Stored data entries:

- Opening Delimiter -

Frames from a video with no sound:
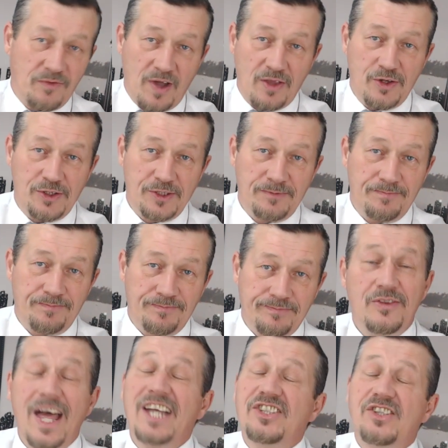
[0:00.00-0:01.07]
of others.
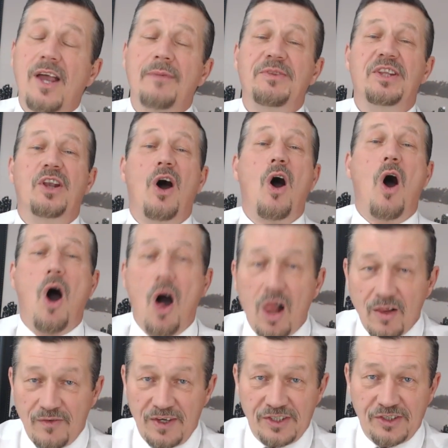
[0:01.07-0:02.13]
That's something all
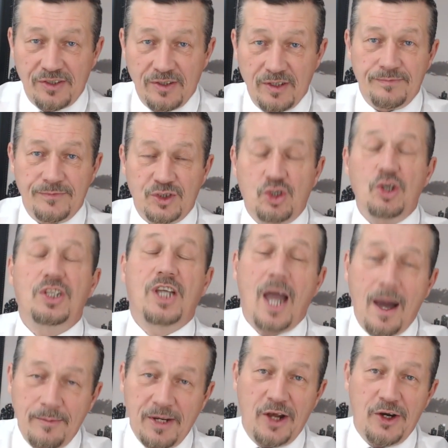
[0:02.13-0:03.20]
of us should
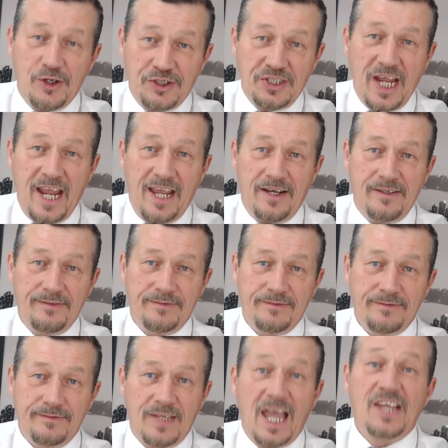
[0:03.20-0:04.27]
come to understand
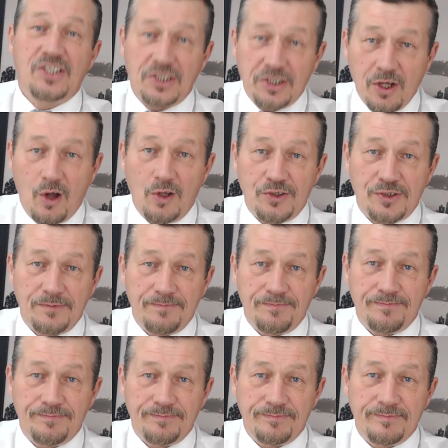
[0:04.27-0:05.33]
as adults.
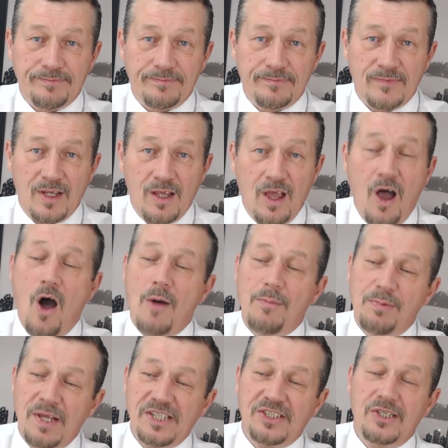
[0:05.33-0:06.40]
I'll
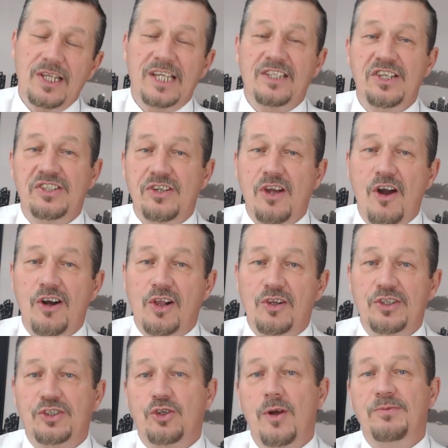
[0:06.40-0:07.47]
place a link to this article in
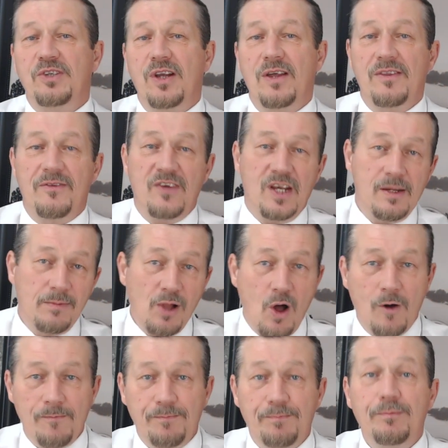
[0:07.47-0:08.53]
the description of the video
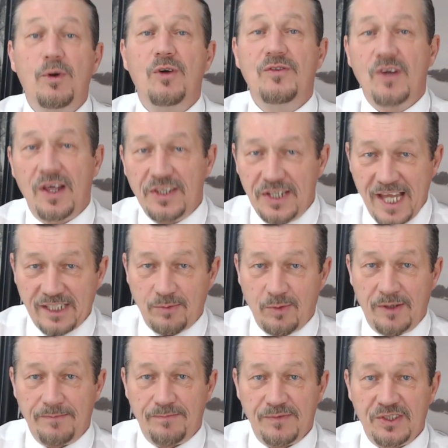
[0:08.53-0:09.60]
below. Moving on to the next
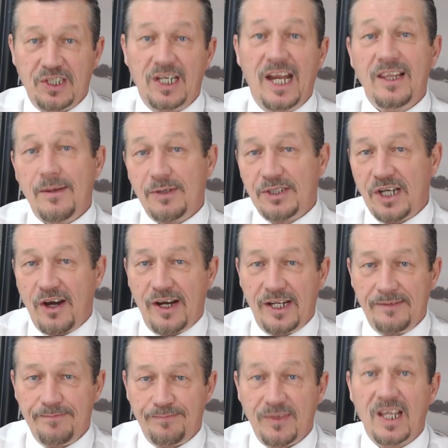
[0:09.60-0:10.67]
one. It's Canadian
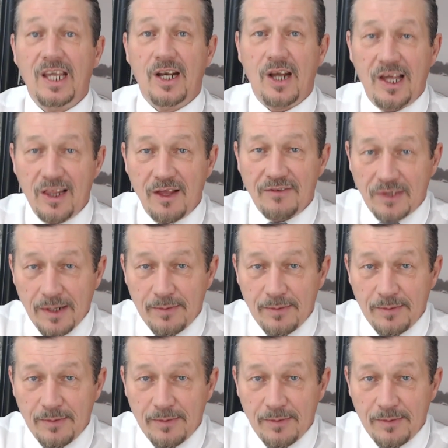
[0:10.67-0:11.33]
Libertarian and I love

- Closing Delimiter -

Work instruction
Extract, word for word, every line from the one containing "[0:05.33-0:06.40]" to the end of the data above, both ends included, and leave out the pictures.

Response
[0:05.33-0:06.40]
I'll
[0:06.40-0:07.47]
place a link to this article in
[0:07.47-0:08.53]
the description of the video
[0:08.53-0:09.60]
below. Moving on to the next
[0:09.60-0:10.67]
one. It's Canadian
[0:10.67-0:11.33]
Libertarian and I love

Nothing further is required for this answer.